Court finally clears Virgin Atlantic for take-off after £1.2BN cash injection

Virgin covid 19

Virgin Atlantic is stepping up its post-lockdown flight schedule after the High Court cleared a £1.2 billion recapitalisation of the airline in which scores of creditors have accepted a loss of 20 per cent of the money they are owed.

While the intercontinental carrier — the only UK-based long-haul operator after British Airways — plans to be flying to 11 locations by the end of the month, it will, like its rivals, continue to be crippled on its lucrative transatlantic routes.

Virgin is already flying daily to New York and Los Angeles and three times a week to Miami. It plans to start services to Atlanta in a few weeks’ time, but the restrictions on entry into the United States are strict. Britons cannot fly there if they have been in the UK, Ireland or continental Europe for the previous 14 days — and even if they are eligible, they face a fortnight of quarantine at the other end.

Virgin Atlantic was founded by Sir Richard Branson in 1984. Since 2012 it has been 49 per cent-owned by Delta Air Lines, one of America’s so-called Big Three.

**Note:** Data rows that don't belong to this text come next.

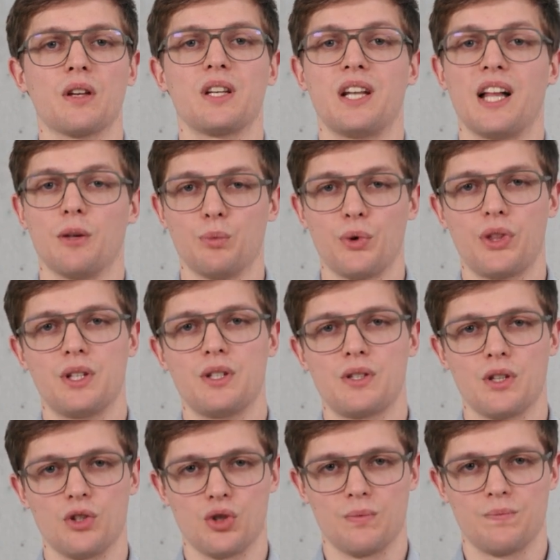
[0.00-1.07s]
can help with the
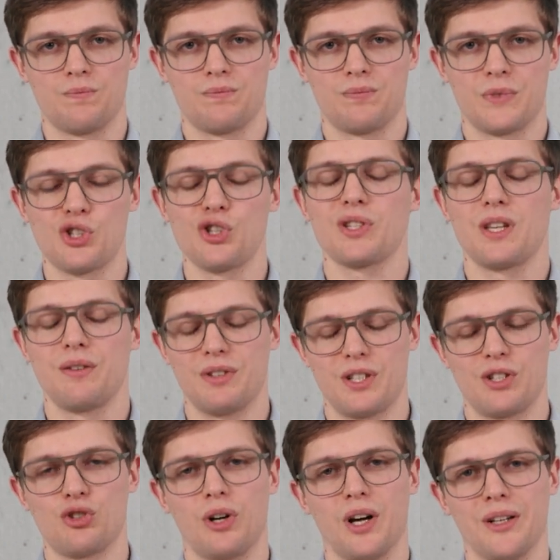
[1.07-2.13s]
decision. Just give it a
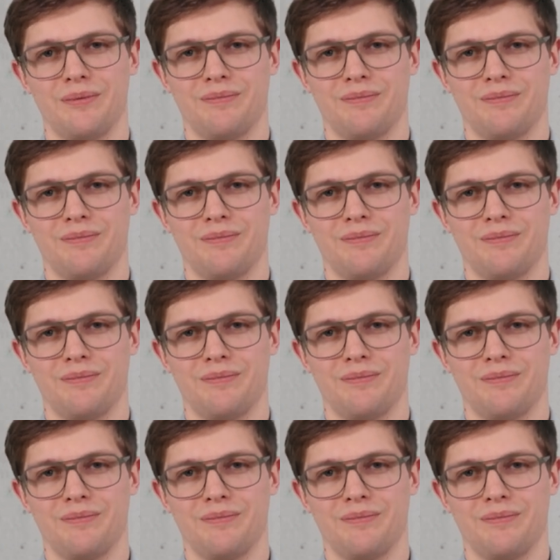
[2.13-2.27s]
try.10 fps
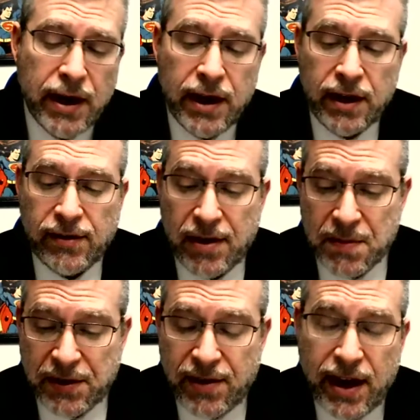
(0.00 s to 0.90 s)

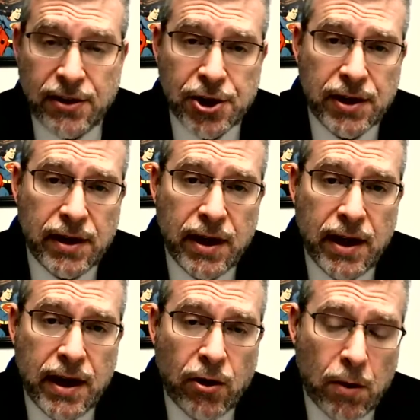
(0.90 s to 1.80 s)
intimidation,
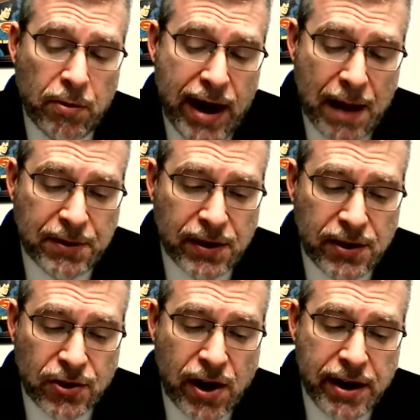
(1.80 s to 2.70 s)
or perhaps a
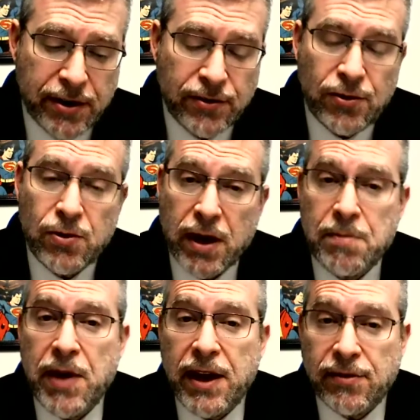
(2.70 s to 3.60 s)
desire to
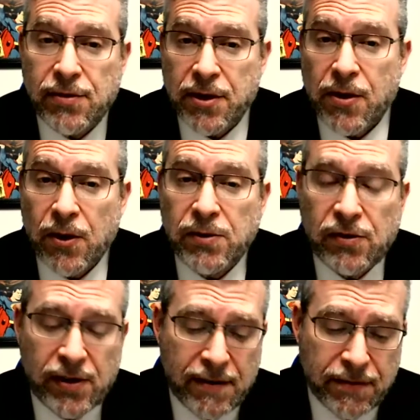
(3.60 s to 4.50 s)
abate their own
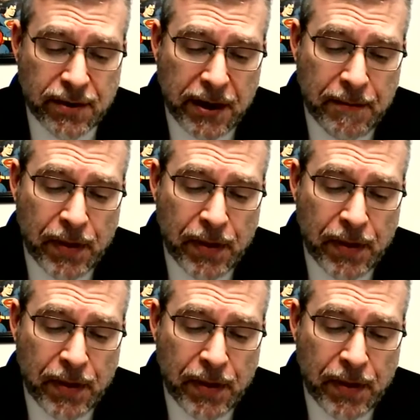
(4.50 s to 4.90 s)
suffering.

In recent years it has been flying about five million passengers a year on its fleet of 37 aircraft, making it about one eighth the size of BA.

The airline was on course to run out of cash this month. It had teetered on the brink of bankruptcy during the depths of the pandemic, when aircraft around the world were grounded, and was refused a government bailout.

The company laid off 3,500 staff, more than a third of its workforce, and quit Gatwick airport to retrench at Heathrow and Manchester to help to save £280 million a year. Sir Richard’s Virgin Group sold shares in its Virgin Galactic space venture and has pumped £200 million in cash into the airline.

Virgin Group and Delta have waived £400 million of shareholder payments due. Creditor waivers and deferrals are worth another £450 million, while Davidson Kempner, the American hedge fund, has put up £170 million of debt finance.

The final step in the refinancing comes today, when the US courts are expected to rubber-stamp the High Court’s clearance.

A spokesman for Virgin Atlantic said: “Achieving this significant milestone puts Virgin Atlantic in a position to rebuild its balance sheet, restore customer confidence and welcome passengers back to the skies, safely, as soon as they are ready to travel.”